How to File a HomeOwners Insurance Claim

Homeowners insurance is there to protect you in the event of damage or loss to your home. Still, most homeowners hope they’ll never have to file a claim and may be unsure of what steps to take should such an action be necessary. It’s a good idea to check with your insurance company about their procedures before it becomes necessary to file a claim, so that during a time of crisis the stress of worrying about your home won’t cause you to miss an important step in the claims process.

In the event of damage to your home or property, contact your insurance company immediately. Ask plenty of questions to ensure that you are covering all your bases. Most companies have a time frame within which you’ll need to make them aware of the damage in order for your claim to be considered legitimate. Even if you don’t think the extent of the damage exceeds your deductible, you should still contact the insurance company since additional damage or loss may be discovered at a later time. If the damage is limited and you’re concerned that your premium may go up if you file a claim, you may want to consider having an independent home inspector assess the damage for you.

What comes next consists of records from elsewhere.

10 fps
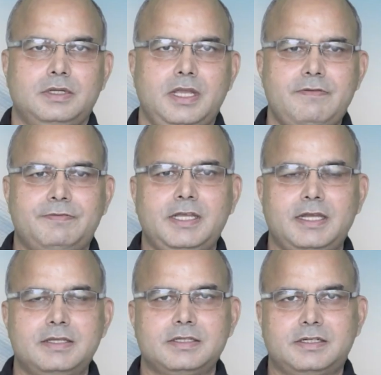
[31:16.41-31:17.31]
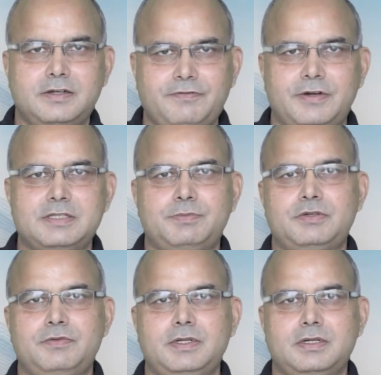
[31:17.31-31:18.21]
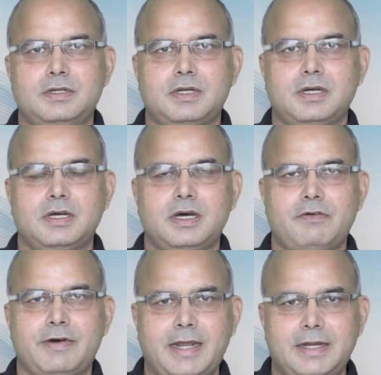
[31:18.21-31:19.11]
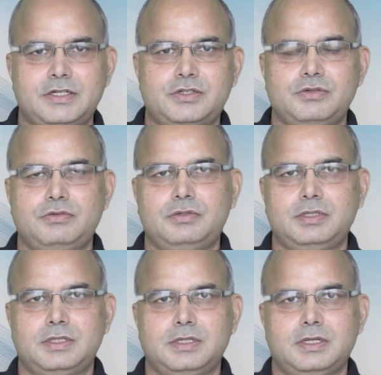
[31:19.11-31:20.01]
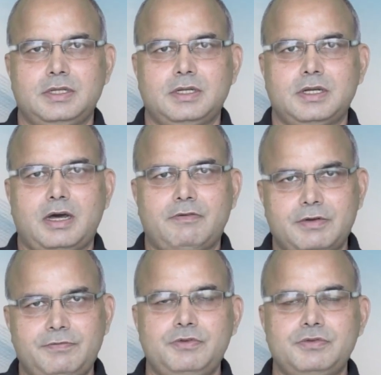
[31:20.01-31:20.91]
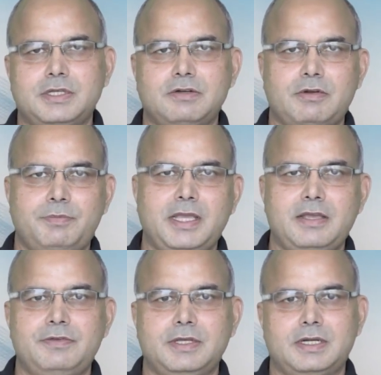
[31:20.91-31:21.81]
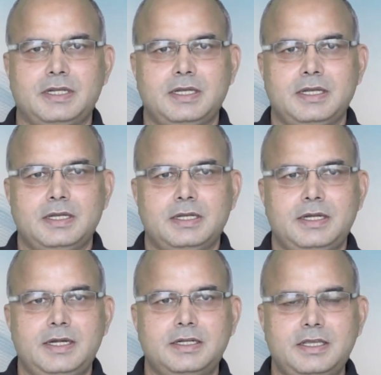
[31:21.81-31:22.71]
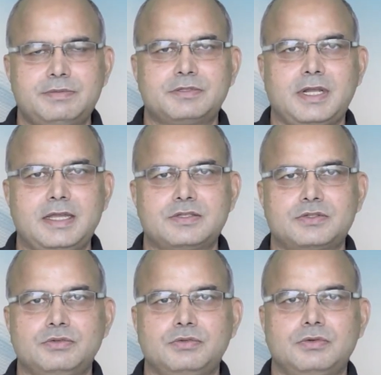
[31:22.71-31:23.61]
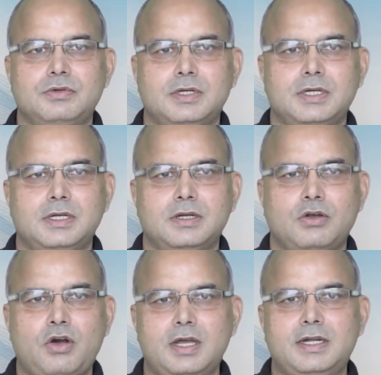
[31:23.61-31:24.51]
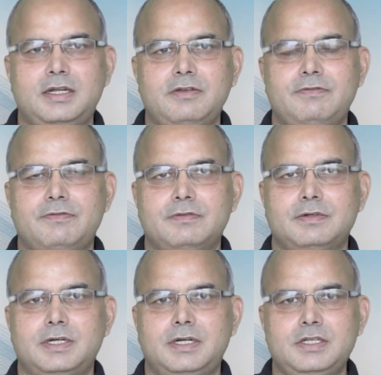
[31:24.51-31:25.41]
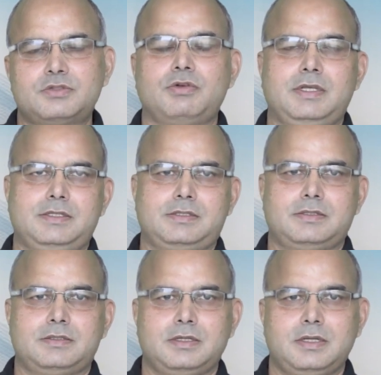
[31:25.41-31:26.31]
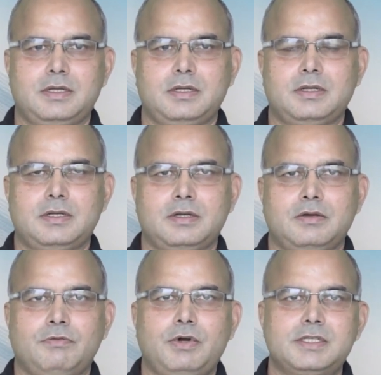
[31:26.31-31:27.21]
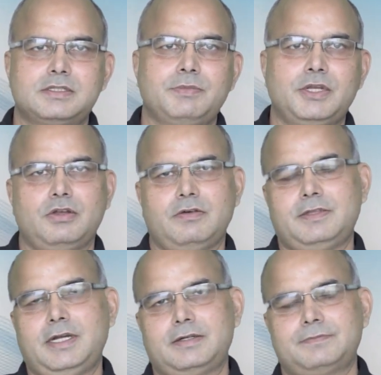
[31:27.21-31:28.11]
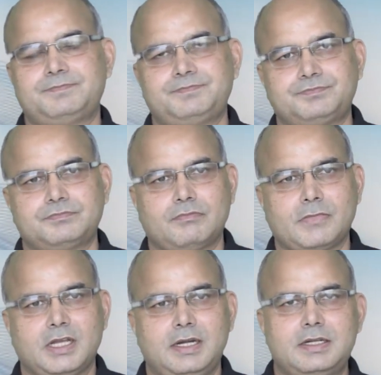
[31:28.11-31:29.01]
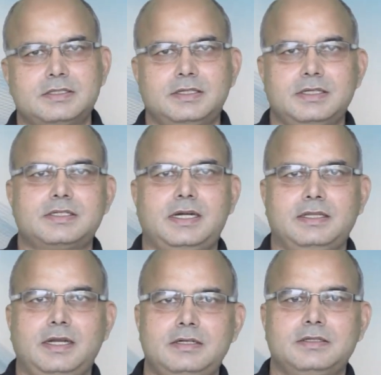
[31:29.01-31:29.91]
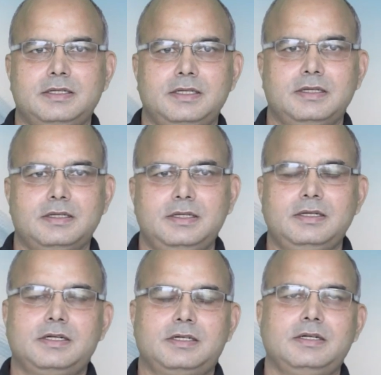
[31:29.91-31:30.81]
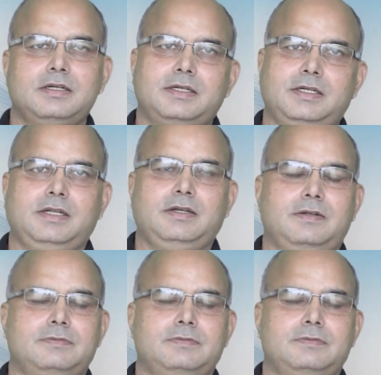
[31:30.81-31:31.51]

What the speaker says: If there is a difference between our attitude, our views, and our behavior, it gives rise to cognitive dissonance. What is the meaning of that? Let us understand that in little detail.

Structural damage to your home may require immediate action on your part to prevent further damage due to exposure to outside elements. Take steps right away to protect exposed parts of your home and prepare a list of damaged possessions in order to be sufficiently reimbursed by the insurance company. Save receipts for anything you spend on preventing further damage, since your insurance company should cover these expenses for you. If you are unable to live in your home due to the damage incurred, save all receipts for living expenses such as hotel and restaurant bills as well.

Cases of theft should be immediately reported to the police. This will help substantiate your claim with the insurance company as well as assist the police in their investigation. Ideally, you should prepare a home inventory before any theft takes place so that you will have an adequate record of the items in your home. It’s easy to overlook smaller items if the theft has been extensive and you are relying solely on memory. One option for your home inventory is to make a video recording of each room in your home and talk through each item you want to include on your list. Then store the recording in a safe place such as a bank safe deposit box.

As soon as your claim has been reported your homeowners insurance company should send you copies of claims forms to fill out. Be sure to ask any questions you need to in order to fill out the forms properly.

There are some instances when it is best not to file a claim with your insurance company. Multiple claims within a short time period can cause your premiums to go up, so you’ll want to evaluate whether the extent of the damage or loss warrants reimbursement from your provider. If an independent assessor has indicated that the cost of repairs will not exceed your deductible, you can forego filing a claim for the incident. Damage due to negligence on your part should also not be filed as a claim to your insurance company. For instance, if you fail to treat your home for termites and later discover that they have caused extensive damage, your claim would be denied. Acts of nature, however, are considered unavoidable and will be covered, usually without an increase in your premium.

Common sense is key when considering whether or not to file a claim with your homeowners insurance company for damage or loss. Most companies are more than willing to work with you in the event of a legitimate claim, but you could hurt yourself in the long run by filing multiple claims for petty losses. When in doubt, take a step back from the situation, get an independent opinion, and then evaluate whether the claim you are considering is worth the possibility of increased premiums should a more extensive loss need to be reported at a later time.